(written by The Husband)
’Twas two weeks before Christmas, when all through Krauss House
Not a creature was stirring, not even a mouse.
The stockings weren’t hung by the chimney with care,
Too much junk prevented us reaching up there.
The children were nestled all snug in their beds,
Nursing the hangovers pounding their heads.
Heather had “tried” to find a temp job,
But settled instead for becoming a blob.
Joe had four finals in his college classes;
We hope he wakes up so there’s a chance that he passes.
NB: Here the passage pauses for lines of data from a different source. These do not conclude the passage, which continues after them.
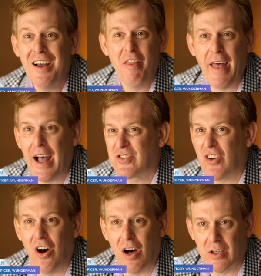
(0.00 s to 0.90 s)
that's
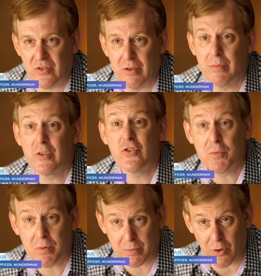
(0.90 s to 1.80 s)
awesome.
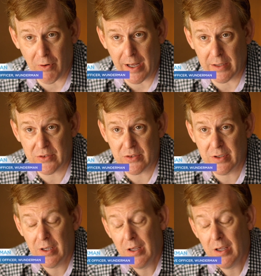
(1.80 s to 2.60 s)
Super Bowl ads.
Bonnie had long before risen from bed,
And was hard at work to earn us some bread.
She took a quick break to tell David he’d better
Get off his ass and write the newsletter.
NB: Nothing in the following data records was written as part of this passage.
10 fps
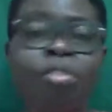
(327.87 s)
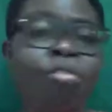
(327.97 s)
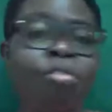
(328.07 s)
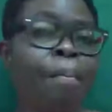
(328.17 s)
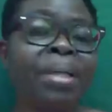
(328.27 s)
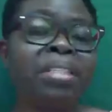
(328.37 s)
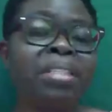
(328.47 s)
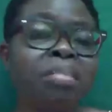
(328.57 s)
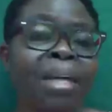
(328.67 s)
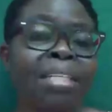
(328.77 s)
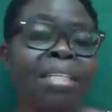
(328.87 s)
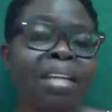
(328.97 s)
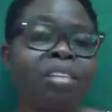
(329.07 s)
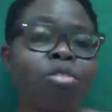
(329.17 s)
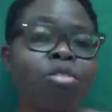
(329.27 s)
Some persons might
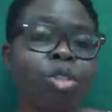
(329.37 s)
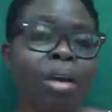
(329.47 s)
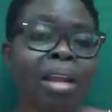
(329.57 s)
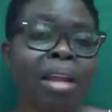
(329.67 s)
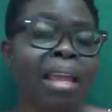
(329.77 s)
decide to join,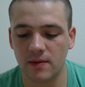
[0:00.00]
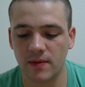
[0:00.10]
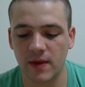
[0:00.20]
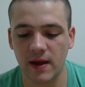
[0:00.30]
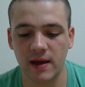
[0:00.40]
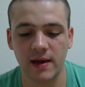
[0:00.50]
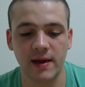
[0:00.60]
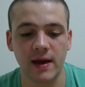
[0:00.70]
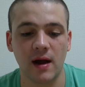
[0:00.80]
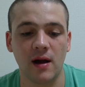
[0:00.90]

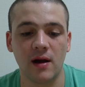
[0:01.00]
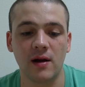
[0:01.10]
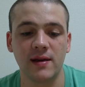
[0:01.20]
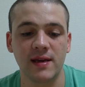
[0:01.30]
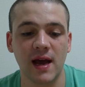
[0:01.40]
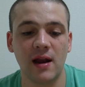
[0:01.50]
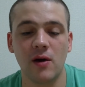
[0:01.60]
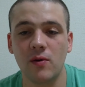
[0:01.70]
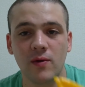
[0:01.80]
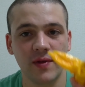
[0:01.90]
They are
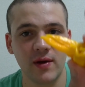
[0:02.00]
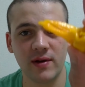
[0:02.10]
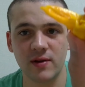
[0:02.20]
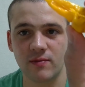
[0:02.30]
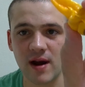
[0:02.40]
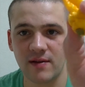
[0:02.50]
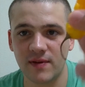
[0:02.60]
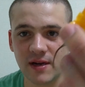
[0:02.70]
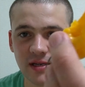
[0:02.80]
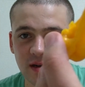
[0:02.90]
yellow. There is a red
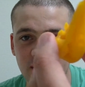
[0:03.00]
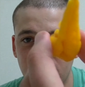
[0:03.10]
version of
He sprang from the bed to answer her call,
Stubbing his toe, cursing, “Damn it all!”
He saw it was she on the caller ID;
She’d just have to wait, ’cause he had to pee.
“I’ll call her right back, as soon as I can,”
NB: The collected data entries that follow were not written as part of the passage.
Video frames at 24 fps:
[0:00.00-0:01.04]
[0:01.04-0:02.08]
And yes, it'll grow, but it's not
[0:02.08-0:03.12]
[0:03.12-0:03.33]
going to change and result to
He thought to himself as he went to the can.
“I know why she’s calling,” he thought with regret;
“It’s the damn newsletter I haven’t done yet.”
He sat at the keyboard with his writer’s block;
Staring in space, watching the clock.
“What can I write?” he thought, with great desperation;
“I need some help, I need inspiration.”
Suddenly to his wondering brain did appear,
An idea of how to recap our year.
“I’ve got it,” he yelled, “I’ll poeticize!
And the best way to do so is to plagiarize!”
So David was able to call back his spouse,
And tell her he’d written about our fine house.
The best thing of all, as it’s now just past noon;
Is that finally he has run out of room.
“Happy Christmas to all, and to all a good-night.”